Without any images, write the listing below out word for word.

[[ Data shown, beginning ]]

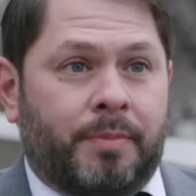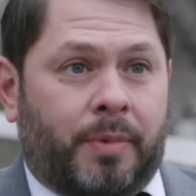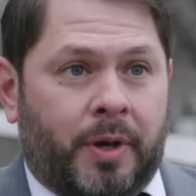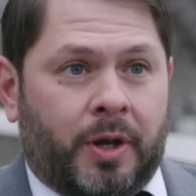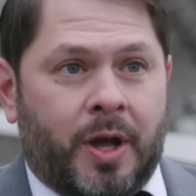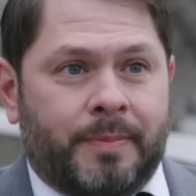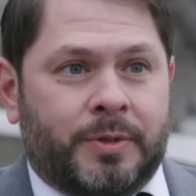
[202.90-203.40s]

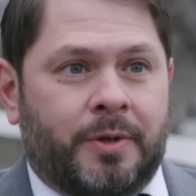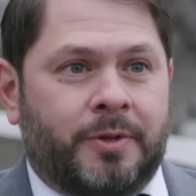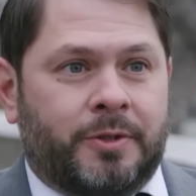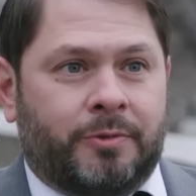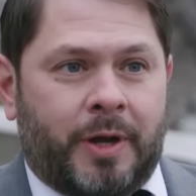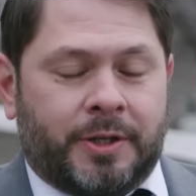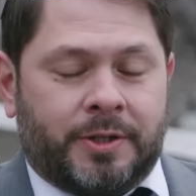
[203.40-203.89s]
When it comes to
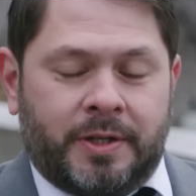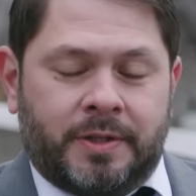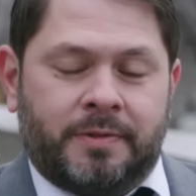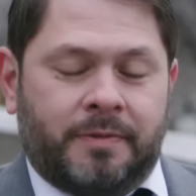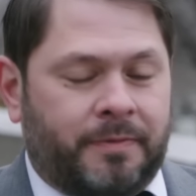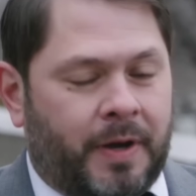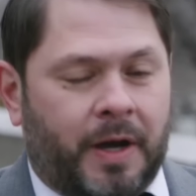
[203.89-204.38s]

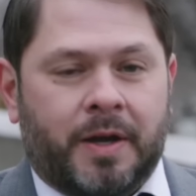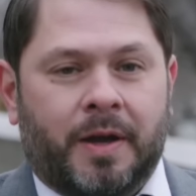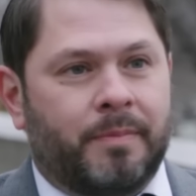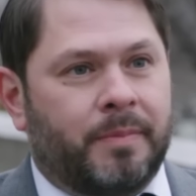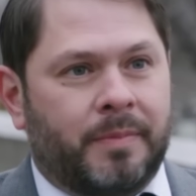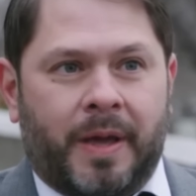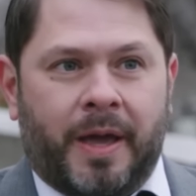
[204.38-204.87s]
insurrections, f***
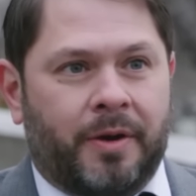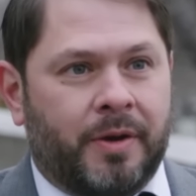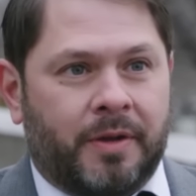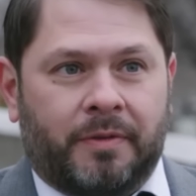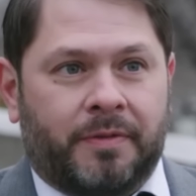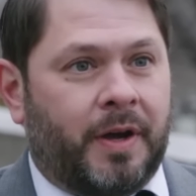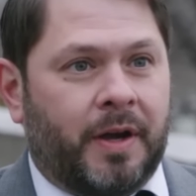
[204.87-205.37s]
them. I don't
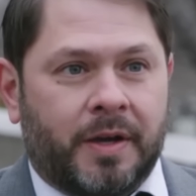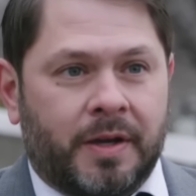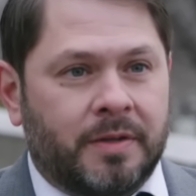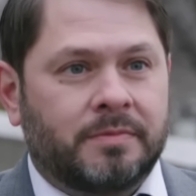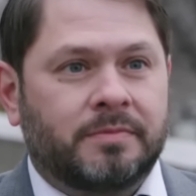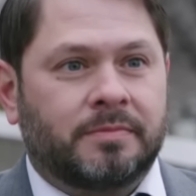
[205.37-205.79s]
give a f***.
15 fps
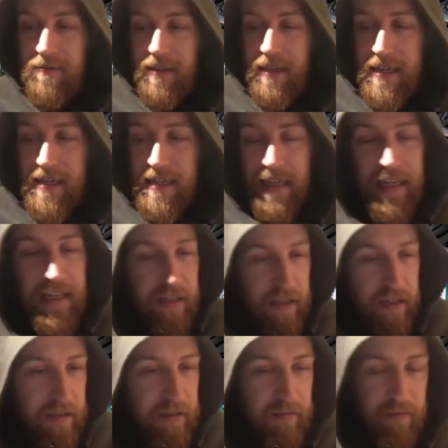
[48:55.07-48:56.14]
this
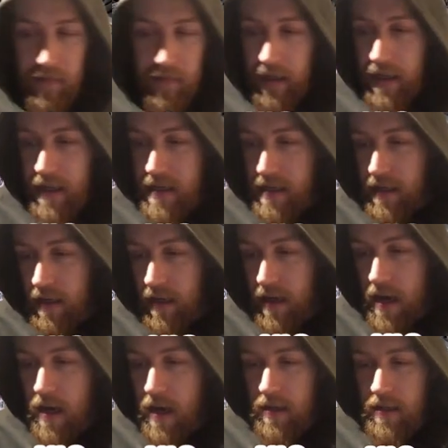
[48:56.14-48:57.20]
season is
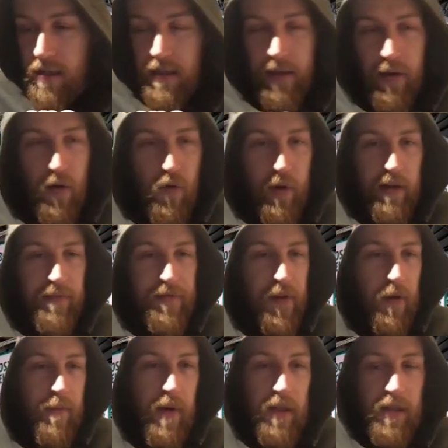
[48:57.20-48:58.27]
still in
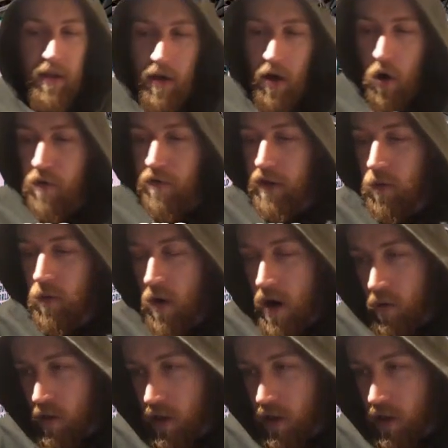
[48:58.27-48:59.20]
very much a COVID world.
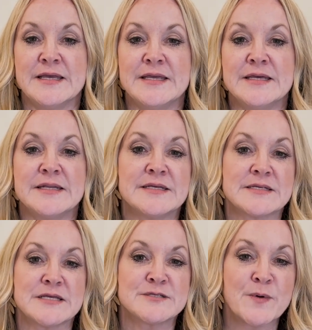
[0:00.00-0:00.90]
It is
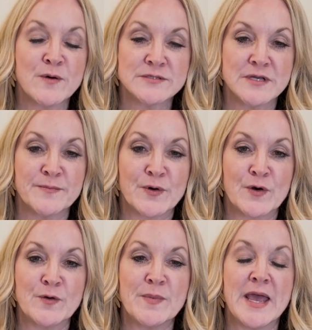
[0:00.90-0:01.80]
a small
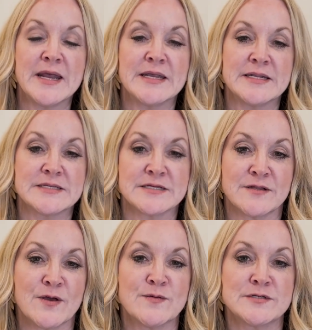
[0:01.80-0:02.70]
suburb, and it is
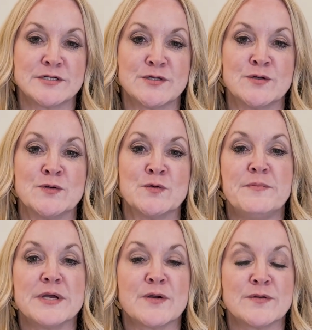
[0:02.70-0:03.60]
close to
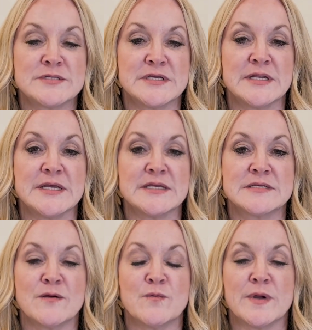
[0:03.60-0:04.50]
bigger
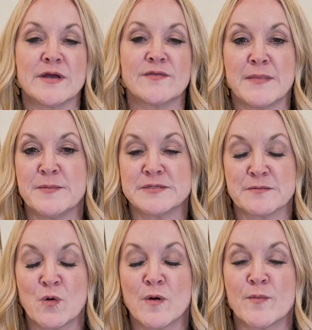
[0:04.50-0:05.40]
cities with maybe
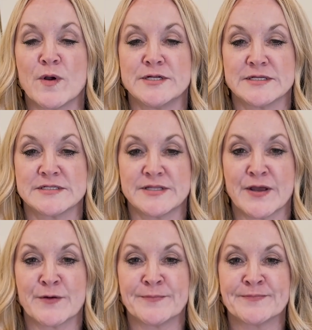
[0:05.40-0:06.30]
some corporations there.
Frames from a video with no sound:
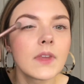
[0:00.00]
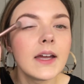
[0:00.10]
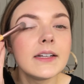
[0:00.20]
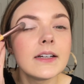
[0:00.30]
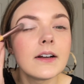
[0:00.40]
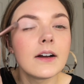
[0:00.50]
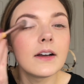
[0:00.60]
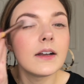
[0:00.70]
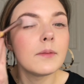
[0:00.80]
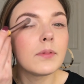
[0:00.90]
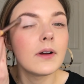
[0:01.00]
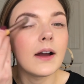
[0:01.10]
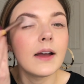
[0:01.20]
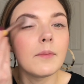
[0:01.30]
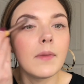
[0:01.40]
I did already
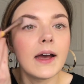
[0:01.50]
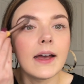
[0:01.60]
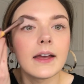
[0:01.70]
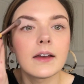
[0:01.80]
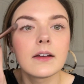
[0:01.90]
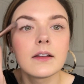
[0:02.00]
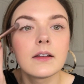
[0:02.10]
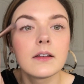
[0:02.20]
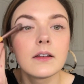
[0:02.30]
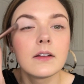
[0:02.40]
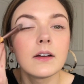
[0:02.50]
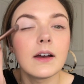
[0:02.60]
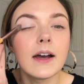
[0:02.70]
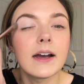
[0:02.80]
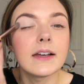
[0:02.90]
prime my
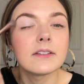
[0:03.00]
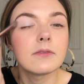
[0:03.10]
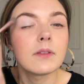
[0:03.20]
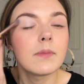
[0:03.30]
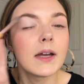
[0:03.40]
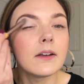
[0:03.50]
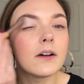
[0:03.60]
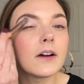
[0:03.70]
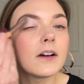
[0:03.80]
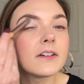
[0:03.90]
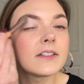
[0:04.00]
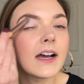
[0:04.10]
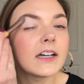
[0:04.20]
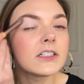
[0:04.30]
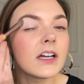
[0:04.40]
eyes with my NARS
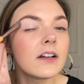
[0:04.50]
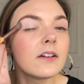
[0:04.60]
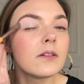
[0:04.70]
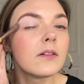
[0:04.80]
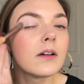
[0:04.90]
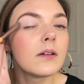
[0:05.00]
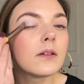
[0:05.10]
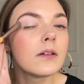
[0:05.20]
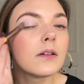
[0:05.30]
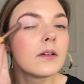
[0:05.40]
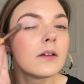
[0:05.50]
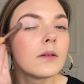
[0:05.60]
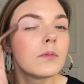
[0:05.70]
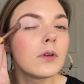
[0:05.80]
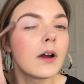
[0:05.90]
eyeshadow
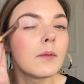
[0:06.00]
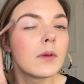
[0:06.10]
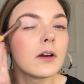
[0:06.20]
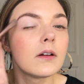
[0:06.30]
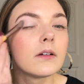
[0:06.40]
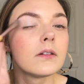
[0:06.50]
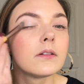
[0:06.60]
primer.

[[ Data shown, end ]]

Exercise solution:
[202.90-203.40s]

[203.40-203.89s]
When it comes to
[203.89-204.38s]

[204.38-204.87s]
insurrections, f***
[204.87-205.37s]
them. I don't
[205.37-205.79s]
give a f***.
15 fps
[48:55.07-48:56.14]
this
[48:56.14-48:57.20]
season is
[48:57.20-48:58.27]
still in
[48:58.27-48:59.20]
very much a COVID world.
[0:00.00-0:00.90]
It is
[0:00.90-0:01.80]
a small
[0:01.80-0:02.70]
suburb, and it is
[0:02.70-0:03.60]
close to
[0:03.60-0:04.50]
bigger
[0:04.50-0:05.40]
cities with maybe
[0:05.40-0:06.30]
some corporations there.
Frames from a video with no sound:
[0:00.00]
[0:00.10]
[0:00.20]
[0:00.30]
[0:00.40]
[0:00.50]
[0:00.60]
[0:00.70]
[0:00.80]
[0:00.90]
[0:01.00]
[0:01.10]
[0:01.20]
[0:01.30]
[0:01.40]
I did already
[0:01.50]
[0:01.60]
[0:01.70]
[0:01.80]
[0:01.90]
[0:02.00]
[0:02.10]
[0:02.20]
[0:02.30]
[0:02.40]
[0:02.50]
[0:02.60]
[0:02.70]
[0:02.80]
[0:02.90]
prime my
[0:03.00]
[0:03.10]
[0:03.20]
[0:03.30]
[0:03.40]
[0:03.50]
[0:03.60]
[0:03.70]
[0:03.80]
[0:03.90]
[0:04.00]
[0:04.10]
[0:04.20]
[0:04.30]
[0:04.40]
eyes with my NARS
[0:04.50]
[0:04.60]
[0:04.70]
[0:04.80]
[0:04.90]
[0:05.00]
[0:05.10]
[0:05.20]
[0:05.30]
[0:05.40]
[0:05.50]
[0:05.60]
[0:05.70]
[0:05.80]
[0:05.90]
eyeshadow
[0:06.00]
[0:06.10]
[0:06.20]
[0:06.30]
[0:06.40]
[0:06.50]
[0:06.60]
primer.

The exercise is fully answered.